From Tuscany to Piedmont is not a “far cry,” and Coryat in his Crudities (a work published in 1611 and consisting of a series of observations made in a journey through Europe) says, “at many places in Piemont I observed most delicate strawen hats, which both men and women use in most places of that Province.”

Again, Piedmont is not very distant from Lorraine, and it is from this latter district, which was the country of the birthplace of her mother, that Mary, Queen of Scots, is said to have brought plaitters to Scotland in 1552, and thus to have introduced the art to the British Isles.

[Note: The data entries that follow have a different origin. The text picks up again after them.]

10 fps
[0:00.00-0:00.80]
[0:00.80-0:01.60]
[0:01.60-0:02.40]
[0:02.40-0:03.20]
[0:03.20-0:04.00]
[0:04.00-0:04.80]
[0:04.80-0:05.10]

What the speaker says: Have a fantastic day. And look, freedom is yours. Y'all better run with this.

Some writers on this subject, failing to discriminate between plait and hats, adduce many adverse arguments (see below) when the claim is made that the unfortunate queen established the trade in the coasts of Britain. These point to the undoubted fact that straw hats were made both in Scotland and England before her time. That, of course, is quite true, but what is not equally certain is whether the hats made in the British Isles before 1552 were hats woven in one piece, or hats made of plaited braid sewn afterwards in some manner to the required shape. In the old account of the transaction one reads that in Lorraine Mary noticed the people “profitably employed, some in plaiting straws and others in working (sic) the straw plait into hats.” It is, therefore, evident that it was an established industry in Lorraine and that both operations were being carried on. One may also deduce that, while the weaving of hats may have been common in Scotland, the making of plait and the subsequent making into hats was a novelty to Mary, and, therefore, in the interests of her Scottish subjects, she endeavoured to promote a similar industry in which they also might be “profitably employed.”

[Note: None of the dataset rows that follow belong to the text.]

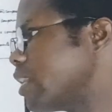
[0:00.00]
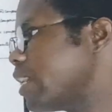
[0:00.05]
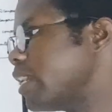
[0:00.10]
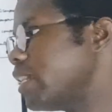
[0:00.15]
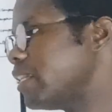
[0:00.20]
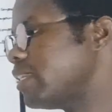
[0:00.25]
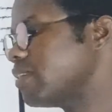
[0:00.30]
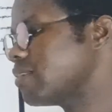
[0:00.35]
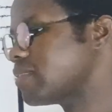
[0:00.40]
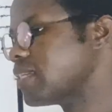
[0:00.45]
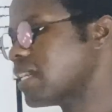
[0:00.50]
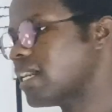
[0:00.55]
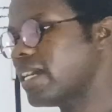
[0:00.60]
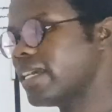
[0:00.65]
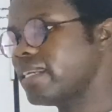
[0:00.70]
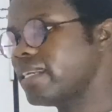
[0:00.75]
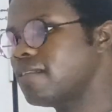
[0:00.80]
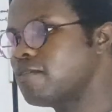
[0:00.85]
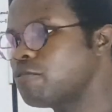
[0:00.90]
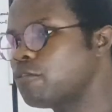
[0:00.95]
a
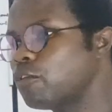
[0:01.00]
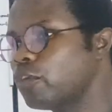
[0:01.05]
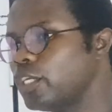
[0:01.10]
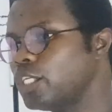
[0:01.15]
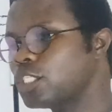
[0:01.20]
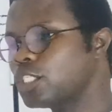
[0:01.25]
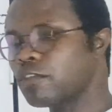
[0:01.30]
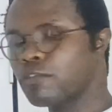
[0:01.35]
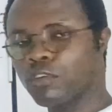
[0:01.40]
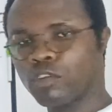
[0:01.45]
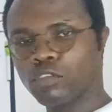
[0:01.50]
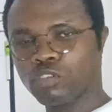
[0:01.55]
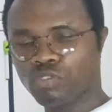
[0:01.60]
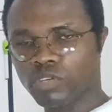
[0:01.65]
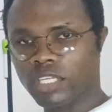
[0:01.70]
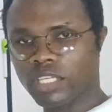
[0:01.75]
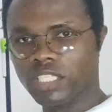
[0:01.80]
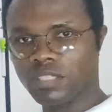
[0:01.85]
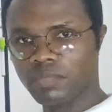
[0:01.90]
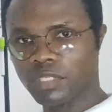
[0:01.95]
design for each of those
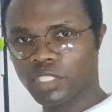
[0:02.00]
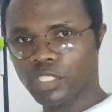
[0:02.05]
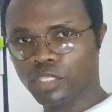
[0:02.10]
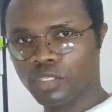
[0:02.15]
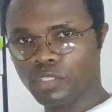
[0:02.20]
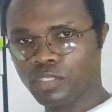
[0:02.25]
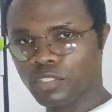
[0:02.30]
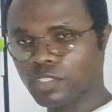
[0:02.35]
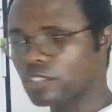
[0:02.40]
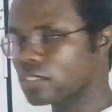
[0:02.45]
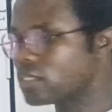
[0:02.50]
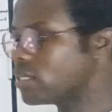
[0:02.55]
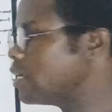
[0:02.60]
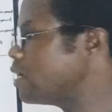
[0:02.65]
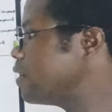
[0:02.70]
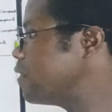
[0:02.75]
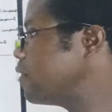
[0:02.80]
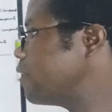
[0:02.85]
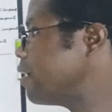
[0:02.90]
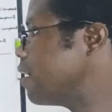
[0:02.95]
transmissions,
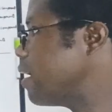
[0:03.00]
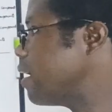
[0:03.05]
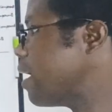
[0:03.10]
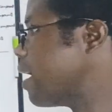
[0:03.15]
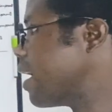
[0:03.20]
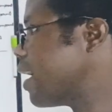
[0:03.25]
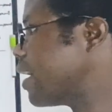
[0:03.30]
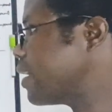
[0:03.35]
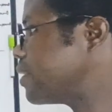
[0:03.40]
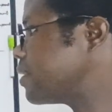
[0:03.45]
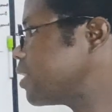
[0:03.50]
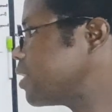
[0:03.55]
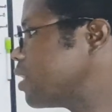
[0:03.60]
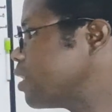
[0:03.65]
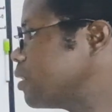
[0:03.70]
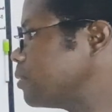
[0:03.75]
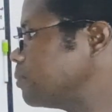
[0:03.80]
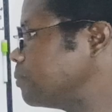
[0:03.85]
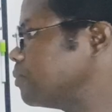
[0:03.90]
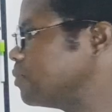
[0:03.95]
and
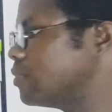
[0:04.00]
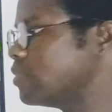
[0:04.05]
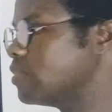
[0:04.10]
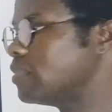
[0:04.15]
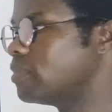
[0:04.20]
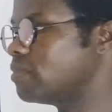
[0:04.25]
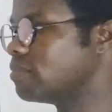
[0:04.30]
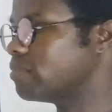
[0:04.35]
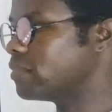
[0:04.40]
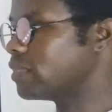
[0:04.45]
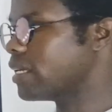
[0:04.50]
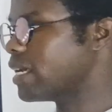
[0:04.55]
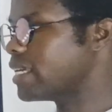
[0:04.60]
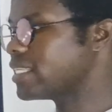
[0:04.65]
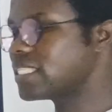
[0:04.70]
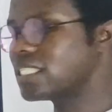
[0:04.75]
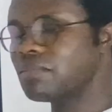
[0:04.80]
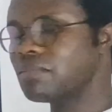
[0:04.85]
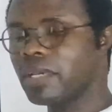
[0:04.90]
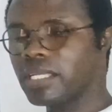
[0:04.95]

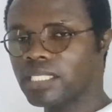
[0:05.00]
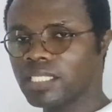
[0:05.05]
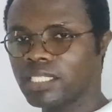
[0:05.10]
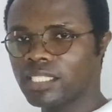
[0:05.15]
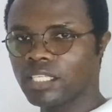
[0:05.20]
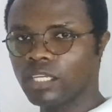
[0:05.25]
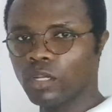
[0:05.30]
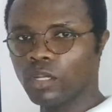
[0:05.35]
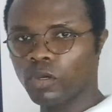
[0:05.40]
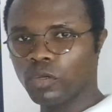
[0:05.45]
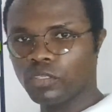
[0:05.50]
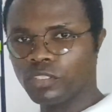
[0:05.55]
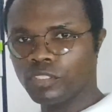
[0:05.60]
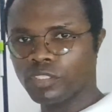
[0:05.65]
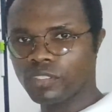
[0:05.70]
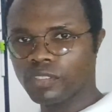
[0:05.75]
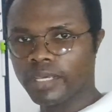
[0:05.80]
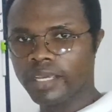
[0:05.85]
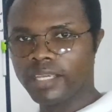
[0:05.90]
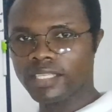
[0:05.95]
estimating the
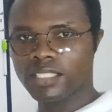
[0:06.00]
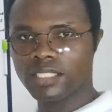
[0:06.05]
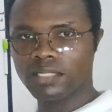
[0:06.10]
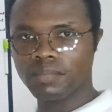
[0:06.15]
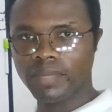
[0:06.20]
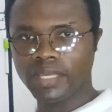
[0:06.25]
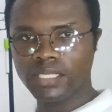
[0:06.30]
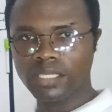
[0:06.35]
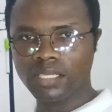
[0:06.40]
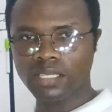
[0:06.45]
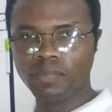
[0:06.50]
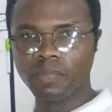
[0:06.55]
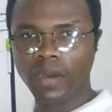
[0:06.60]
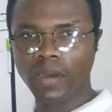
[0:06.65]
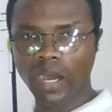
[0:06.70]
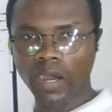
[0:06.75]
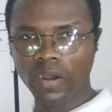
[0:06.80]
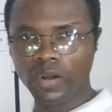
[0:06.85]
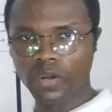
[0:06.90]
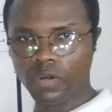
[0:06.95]
loads, estimating the
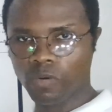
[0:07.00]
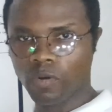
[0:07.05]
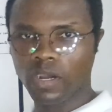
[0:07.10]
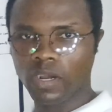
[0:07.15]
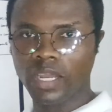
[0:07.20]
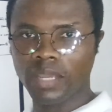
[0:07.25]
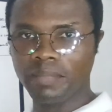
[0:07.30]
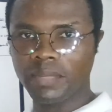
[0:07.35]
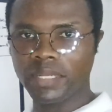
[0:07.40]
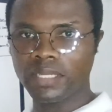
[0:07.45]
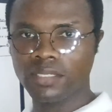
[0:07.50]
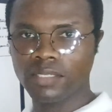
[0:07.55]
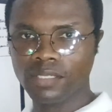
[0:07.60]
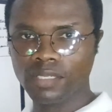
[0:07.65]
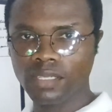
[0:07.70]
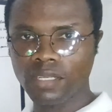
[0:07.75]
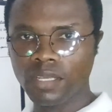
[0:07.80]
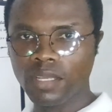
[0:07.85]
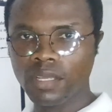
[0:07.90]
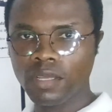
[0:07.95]
power requirement
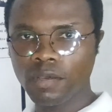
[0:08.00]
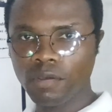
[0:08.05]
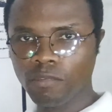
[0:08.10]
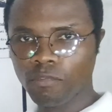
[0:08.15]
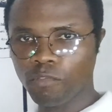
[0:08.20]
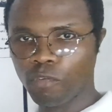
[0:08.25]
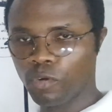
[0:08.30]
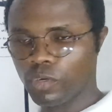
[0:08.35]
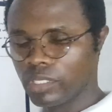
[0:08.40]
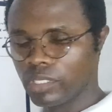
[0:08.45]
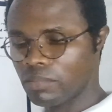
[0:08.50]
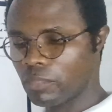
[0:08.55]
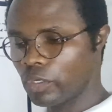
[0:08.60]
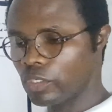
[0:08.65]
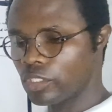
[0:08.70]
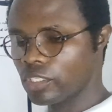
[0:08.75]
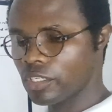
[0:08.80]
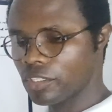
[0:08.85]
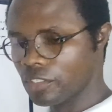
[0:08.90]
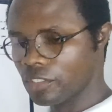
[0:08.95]
for the
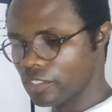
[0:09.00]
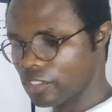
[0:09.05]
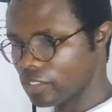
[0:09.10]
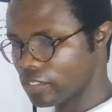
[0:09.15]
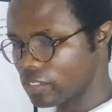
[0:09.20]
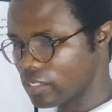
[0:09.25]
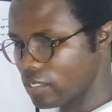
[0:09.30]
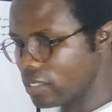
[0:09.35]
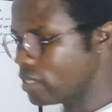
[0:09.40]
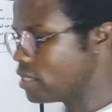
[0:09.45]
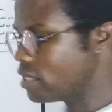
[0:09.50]
motors,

The late Mr. John Waller, of Luton, a member of one of the oldest families connected with the straw trade, after a careful and apparently unbiased investigation, says that the statement about Mary being the founder of the industry “can only be regarded as pleasing fiction”; and to support this quotes from Oldmixon’s History of England (edition of 1724) “That the manufacture of straw plait had thriven for about 100 years in the neighbourhood of Hemel Hempstead and Dunstable.” But from 1552 to 1624 is a long period, and one can easily imagine the natives of sunny Lorraine feeling none too homelike in “Caledonia, stern and wild.” With the accession of James I (Mary’s son) to the English throne, what could be more natural than the migration of these workers to more genial southerly temperatures, bringing with them their art? As James became king in 1603 there would have been plenty of time for the industry of making plait for sewing into hats being established between then and 1624, which would be exactly 100 years before Oldmixon’s account! And speaking of the advent of the Lorrainers into Beds and Herts, Mr. Thomas George Austin, in his book on the Straw Hat and Bonnet trade of the Luton District, writes, “It is said to be the true history of the introduction of the handicraft into England.”

One must, therefore, come to the conclusion that the system of making hats from plait, as distinct from the weaving the hat in one piece, was introduced by Mary, Queen of Scots, to Scotland, and from thence the method came south, and for reasons which will be set out hereafter, settled itself in the regions of South Bedfordshire, North-east Hertfordshire, and East Buckinghamshire.